### ABOUT THIS EXERCISE
Using the listing below, set down exactly the lines from the one that contains "[0:17.27-0:18.27]" through the one that contains "Transcript, with fillers: I'm", with no pictures.

### MATERIAL SHOWN
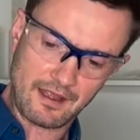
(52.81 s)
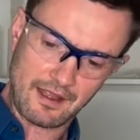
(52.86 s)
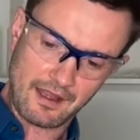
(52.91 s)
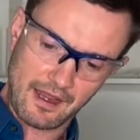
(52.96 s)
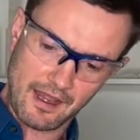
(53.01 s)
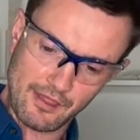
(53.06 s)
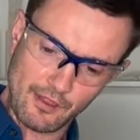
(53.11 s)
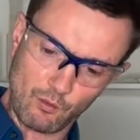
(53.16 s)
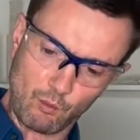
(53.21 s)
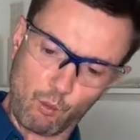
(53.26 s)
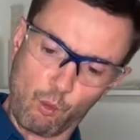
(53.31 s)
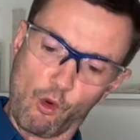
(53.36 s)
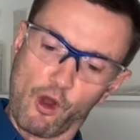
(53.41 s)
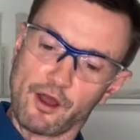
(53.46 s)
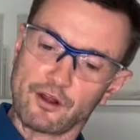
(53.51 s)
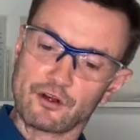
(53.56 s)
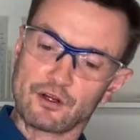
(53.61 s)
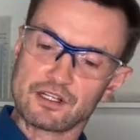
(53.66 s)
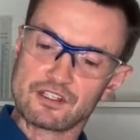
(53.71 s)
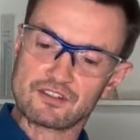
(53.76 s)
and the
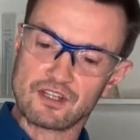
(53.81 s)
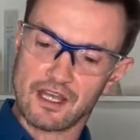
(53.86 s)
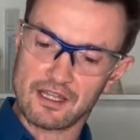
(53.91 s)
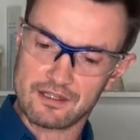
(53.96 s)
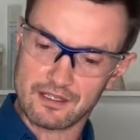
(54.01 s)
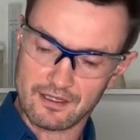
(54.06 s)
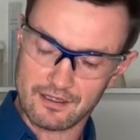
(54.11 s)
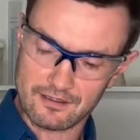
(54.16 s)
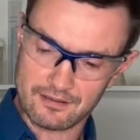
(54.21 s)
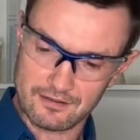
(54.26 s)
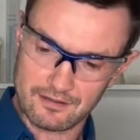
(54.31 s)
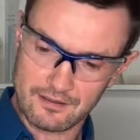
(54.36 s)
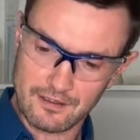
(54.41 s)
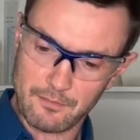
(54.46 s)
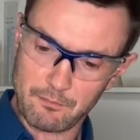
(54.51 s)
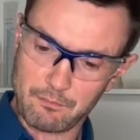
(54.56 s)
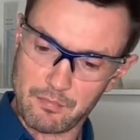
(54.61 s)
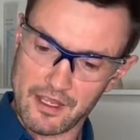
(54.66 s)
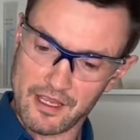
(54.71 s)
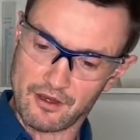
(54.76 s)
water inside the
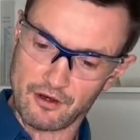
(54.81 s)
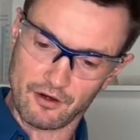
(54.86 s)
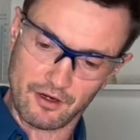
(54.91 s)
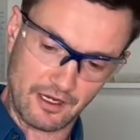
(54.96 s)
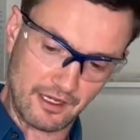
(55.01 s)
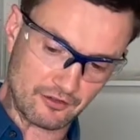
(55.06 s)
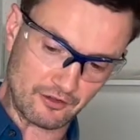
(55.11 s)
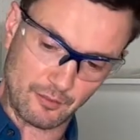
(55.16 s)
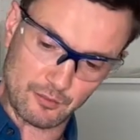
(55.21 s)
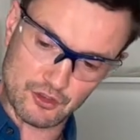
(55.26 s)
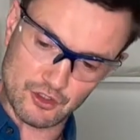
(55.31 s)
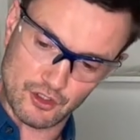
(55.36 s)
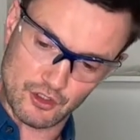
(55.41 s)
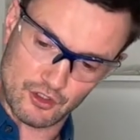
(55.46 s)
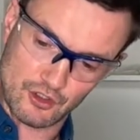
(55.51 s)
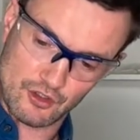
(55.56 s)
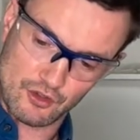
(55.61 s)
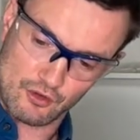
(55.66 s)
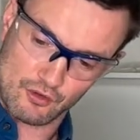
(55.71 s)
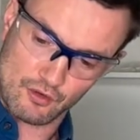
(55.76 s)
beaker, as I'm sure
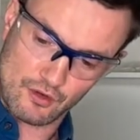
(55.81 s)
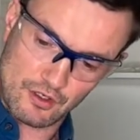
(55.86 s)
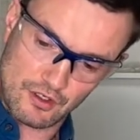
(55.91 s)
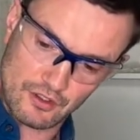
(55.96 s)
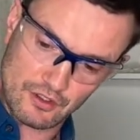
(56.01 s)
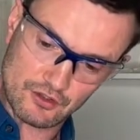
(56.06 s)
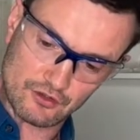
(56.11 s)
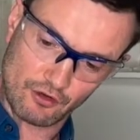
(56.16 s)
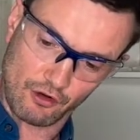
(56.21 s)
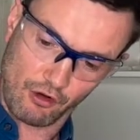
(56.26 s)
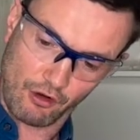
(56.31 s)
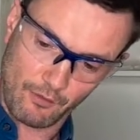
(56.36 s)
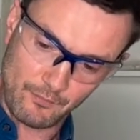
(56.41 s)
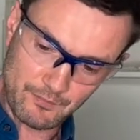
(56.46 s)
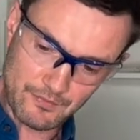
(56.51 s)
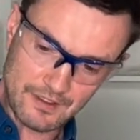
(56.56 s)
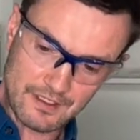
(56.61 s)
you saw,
--
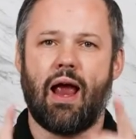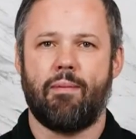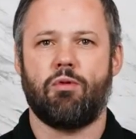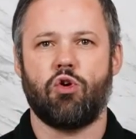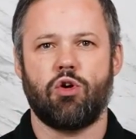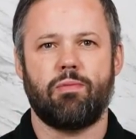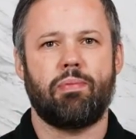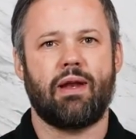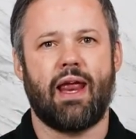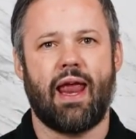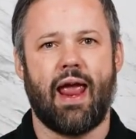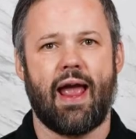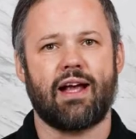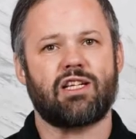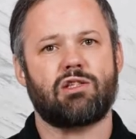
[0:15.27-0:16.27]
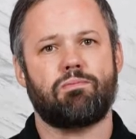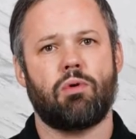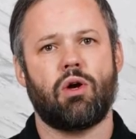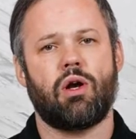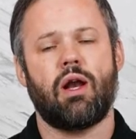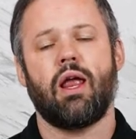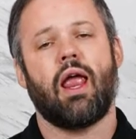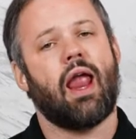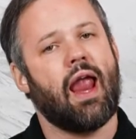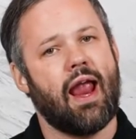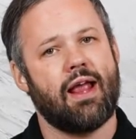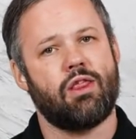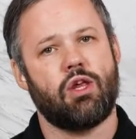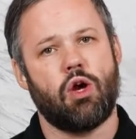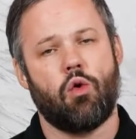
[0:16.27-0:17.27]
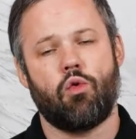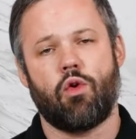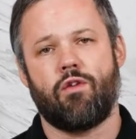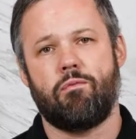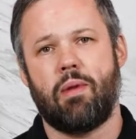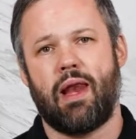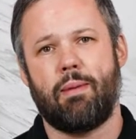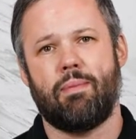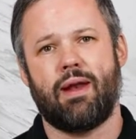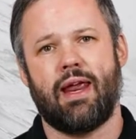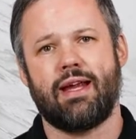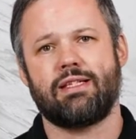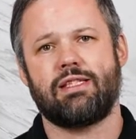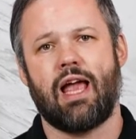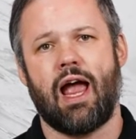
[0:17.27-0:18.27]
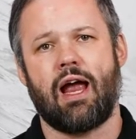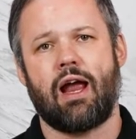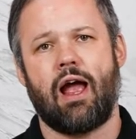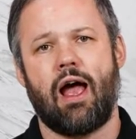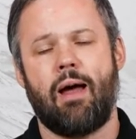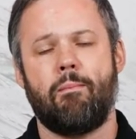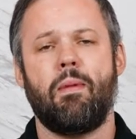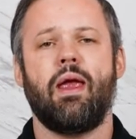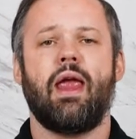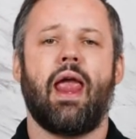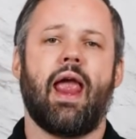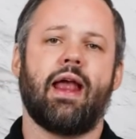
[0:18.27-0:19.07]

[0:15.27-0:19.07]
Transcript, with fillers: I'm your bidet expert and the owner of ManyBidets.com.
* * *
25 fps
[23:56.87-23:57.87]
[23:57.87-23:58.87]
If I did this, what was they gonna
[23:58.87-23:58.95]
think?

### FINAL ANSWER
[0:17.27-0:18.27]
[0:18.27-0:19.07]

[0:15.27-0:19.07]
Transcript, with fillers: I'm your bidet expert and the owner of ManyBidets.com.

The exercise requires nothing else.